PROVIDED DATA:
== Segment start ==
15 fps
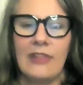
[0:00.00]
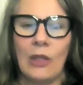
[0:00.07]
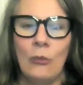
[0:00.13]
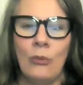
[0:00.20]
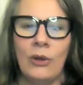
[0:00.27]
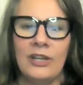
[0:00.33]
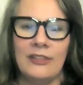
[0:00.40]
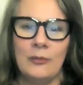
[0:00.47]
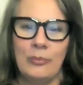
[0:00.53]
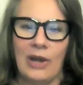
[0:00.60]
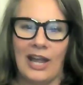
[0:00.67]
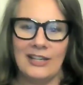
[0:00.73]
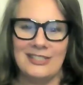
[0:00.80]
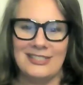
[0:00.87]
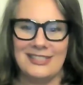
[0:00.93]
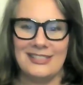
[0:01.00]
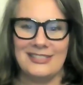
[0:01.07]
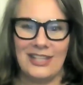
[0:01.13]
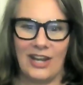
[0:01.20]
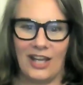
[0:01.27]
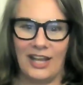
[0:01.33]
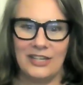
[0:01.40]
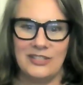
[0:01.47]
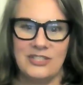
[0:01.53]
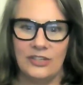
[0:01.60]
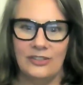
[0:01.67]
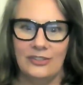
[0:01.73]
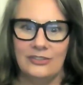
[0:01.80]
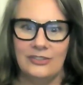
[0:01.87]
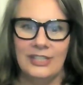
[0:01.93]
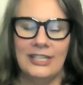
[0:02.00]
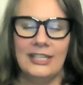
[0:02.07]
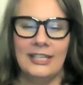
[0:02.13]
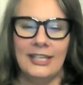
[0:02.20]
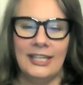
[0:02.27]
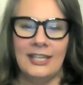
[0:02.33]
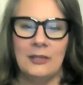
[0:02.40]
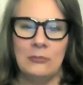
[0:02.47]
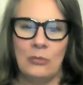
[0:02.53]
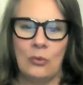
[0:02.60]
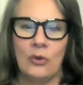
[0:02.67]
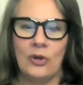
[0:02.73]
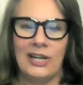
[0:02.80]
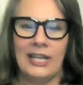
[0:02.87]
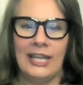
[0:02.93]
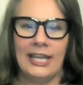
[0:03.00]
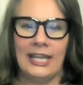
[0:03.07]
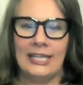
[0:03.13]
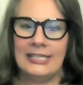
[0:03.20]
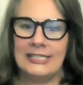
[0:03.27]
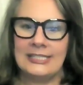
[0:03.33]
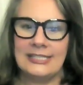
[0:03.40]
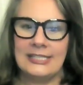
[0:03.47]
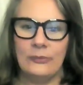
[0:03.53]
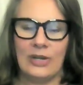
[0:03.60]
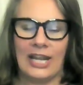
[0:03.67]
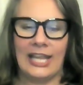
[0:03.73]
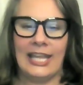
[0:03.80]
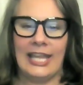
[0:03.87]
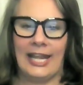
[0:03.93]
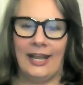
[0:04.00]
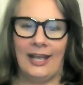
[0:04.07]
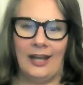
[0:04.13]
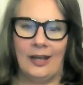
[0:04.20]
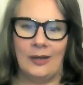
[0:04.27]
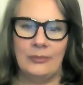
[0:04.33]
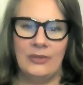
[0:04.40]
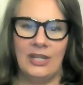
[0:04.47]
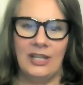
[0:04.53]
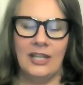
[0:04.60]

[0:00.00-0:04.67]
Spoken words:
One of the practices that I do in the morning is when I get up,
== Segment end ==
Without changing a word, transcribe all of the data and omit its images.

RESPONSE TO THE TASK:
15 fps
[0:00.00]
[0:00.07]
[0:00.13]
[0:00.20]
[0:00.27]
[0:00.33]
[0:00.40]
[0:00.47]
[0:00.53]
[0:00.60]
[0:00.67]
[0:00.73]
[0:00.80]
[0:00.87]
[0:00.93]
[0:01.00]
[0:01.07]
[0:01.13]
[0:01.20]
[0:01.27]
[0:01.33]
[0:01.40]
[0:01.47]
[0:01.53]
[0:01.60]
[0:01.67]
[0:01.73]
[0:01.80]
[0:01.87]
[0:01.93]
[0:02.00]
[0:02.07]
[0:02.13]
[0:02.20]
[0:02.27]
[0:02.33]
[0:02.40]
[0:02.47]
[0:02.53]
[0:02.60]
[0:02.67]
[0:02.73]
[0:02.80]
[0:02.87]
[0:02.93]
[0:03.00]
[0:03.07]
[0:03.13]
[0:03.20]
[0:03.27]
[0:03.33]
[0:03.40]
[0:03.47]
[0:03.53]
[0:03.60]
[0:03.67]
[0:03.73]
[0:03.80]
[0:03.87]
[0:03.93]
[0:04.00]
[0:04.07]
[0:04.13]
[0:04.20]
[0:04.27]
[0:04.33]
[0:04.40]
[0:04.47]
[0:04.53]
[0:04.60]

[0:00.00-0:04.67]
Spoken words:
One of the practices that I do in the morning is when I get up,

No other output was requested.